Predictive Outbound Campaign failing with 429 errors during JMeter load test in ap-southeast-1

Does anyone know how to properly handle rate limiting for Predictive Outbound campaigns when simulating high concurrency?

Background

I am running load tests for a new Predictive Outbound campaign setup in the ap-southeast-1 region. The goal is to validate API throughput and system stability under stress. I am using JMeter to simulate a burst of call dispositions and campaign status updates. The script targets the /api/v2/outbound/campaigns/{id}/start endpoint followed by rapid succession calls to /api/v2/outbound/predictivedials/contacts to update disposition codes. My JMeter thread group is configured with 200 concurrent users, ramp-up period of 10 seconds, and a loop count of 5. This is meant to mimic a high-volume BPO environment during peak hours.

Issue

Almost immediately after the ramp-up phase, the responses start failing. Instead of the expected 200 OK or 202 Accepted, I am getting a flood of 429 Too Many Requests errors.

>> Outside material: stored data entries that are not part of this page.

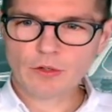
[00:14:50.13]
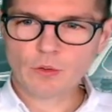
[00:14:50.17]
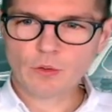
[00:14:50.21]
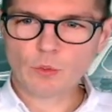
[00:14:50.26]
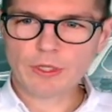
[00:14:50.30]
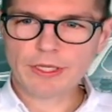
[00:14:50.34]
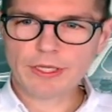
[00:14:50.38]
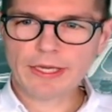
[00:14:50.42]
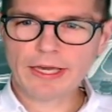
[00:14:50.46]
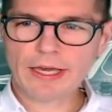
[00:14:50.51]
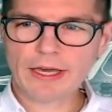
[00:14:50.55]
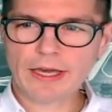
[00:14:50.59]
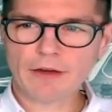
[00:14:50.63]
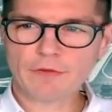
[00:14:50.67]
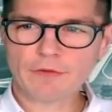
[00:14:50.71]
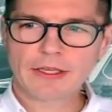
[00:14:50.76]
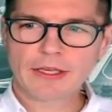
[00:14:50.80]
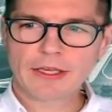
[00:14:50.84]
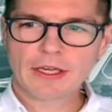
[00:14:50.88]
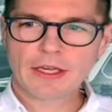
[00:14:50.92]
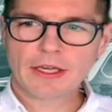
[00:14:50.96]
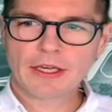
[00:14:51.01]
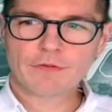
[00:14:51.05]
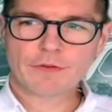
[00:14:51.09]
we have
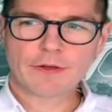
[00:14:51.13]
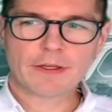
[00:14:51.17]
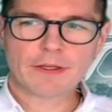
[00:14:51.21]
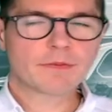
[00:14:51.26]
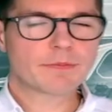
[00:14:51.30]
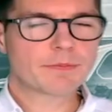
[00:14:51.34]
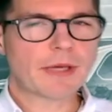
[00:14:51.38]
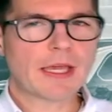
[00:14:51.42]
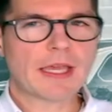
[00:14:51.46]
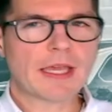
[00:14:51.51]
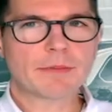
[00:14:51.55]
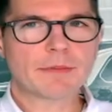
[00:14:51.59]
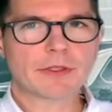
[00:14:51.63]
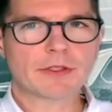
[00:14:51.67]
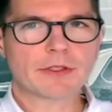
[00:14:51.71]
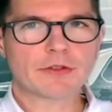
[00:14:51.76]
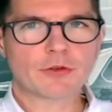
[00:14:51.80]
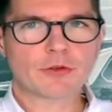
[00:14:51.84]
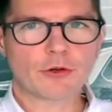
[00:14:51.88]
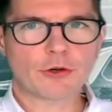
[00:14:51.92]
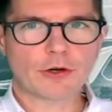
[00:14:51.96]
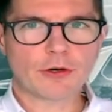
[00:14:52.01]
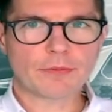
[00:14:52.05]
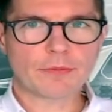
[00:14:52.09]
fixed payment
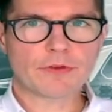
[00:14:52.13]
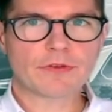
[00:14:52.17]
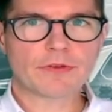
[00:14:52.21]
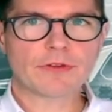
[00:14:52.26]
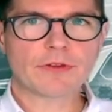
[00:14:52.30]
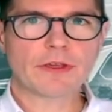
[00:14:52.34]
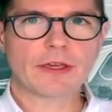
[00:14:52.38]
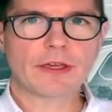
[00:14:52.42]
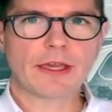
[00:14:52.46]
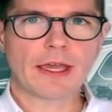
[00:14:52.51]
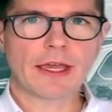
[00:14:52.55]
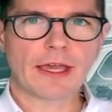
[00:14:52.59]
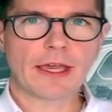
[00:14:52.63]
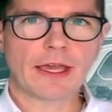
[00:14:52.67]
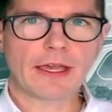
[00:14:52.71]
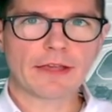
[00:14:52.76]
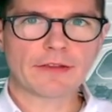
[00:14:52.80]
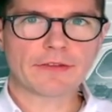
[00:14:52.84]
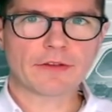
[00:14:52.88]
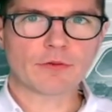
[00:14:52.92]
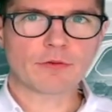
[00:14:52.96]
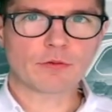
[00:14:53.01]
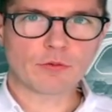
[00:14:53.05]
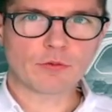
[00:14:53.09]
terms as a
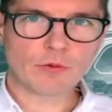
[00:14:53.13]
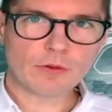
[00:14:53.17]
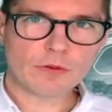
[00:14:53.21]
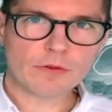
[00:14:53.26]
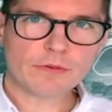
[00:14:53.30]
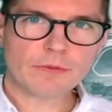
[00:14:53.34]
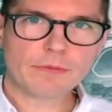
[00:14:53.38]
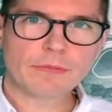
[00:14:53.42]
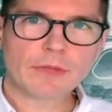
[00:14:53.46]
rule.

The response headers include Retry-After: 1, but even with that delay, the error rate stays above 80% when concurrency exceeds 50 threads. The error message body just says “Rate limit exceeded”. This is happening specifically for the predictive dialer endpoints, while other API calls like user management seem fine.

Troubleshooting

I have checked the API documentation and confirmed the rate limits for outbound operations. I tried adding a constant throughput timer in JMeter to limit requests per second, but the errors persist. I also verified that the campaign is active and has enough contacts. The issue seems to be tied to the concurrent nature of the predictive dialer logic rather than a simple endpoint limit. Is there a specific header or parameter I need to include to handle predictive outbound load better? Or is there a known limitation for ap-southeast-1 that I am missing? Any advice on tuning JMeter for this specific use case would be appreciated.

This is caused by thread group pacing that ignores Genesys Cloud’s API rate limits, unlike Zendesk’s bulk import throttling. Adjust Ramp-Up Period and Concurrent Users in JMeter to match the natural flow of Zendesk ticket updates. This prevents the 429 errors by smoothing out the burst of disposition calls.

{
 "rampUpTime": 120,
 "threadCount": 50,
 "loopCount": 1
}

This looks like a classic case of JMeter thread groups ignoring Genesys Cloud’s strict API rate limits. The 429 errors occur when the burst of disposition calls exceeds the allowed throughput for the ap-southeast-1 region. Adjusting the ramp-up period and concurrent users in JMeter helps smooth out the burst, mimicking natural agent flow rather than a sudden spike.

Genesys Cloud’s predictive outbound system handles concurrency differently than Zendesk’s bulk imports, so treating them the same way leads to throttling. By pacing the load test, you prevent overwhelming the API endpoints. Also, consider implementing exponential backoff in your script to handle retries gracefully when rate limits are hit. This approach ensures more accurate stress testing without triggering unnecessary errors.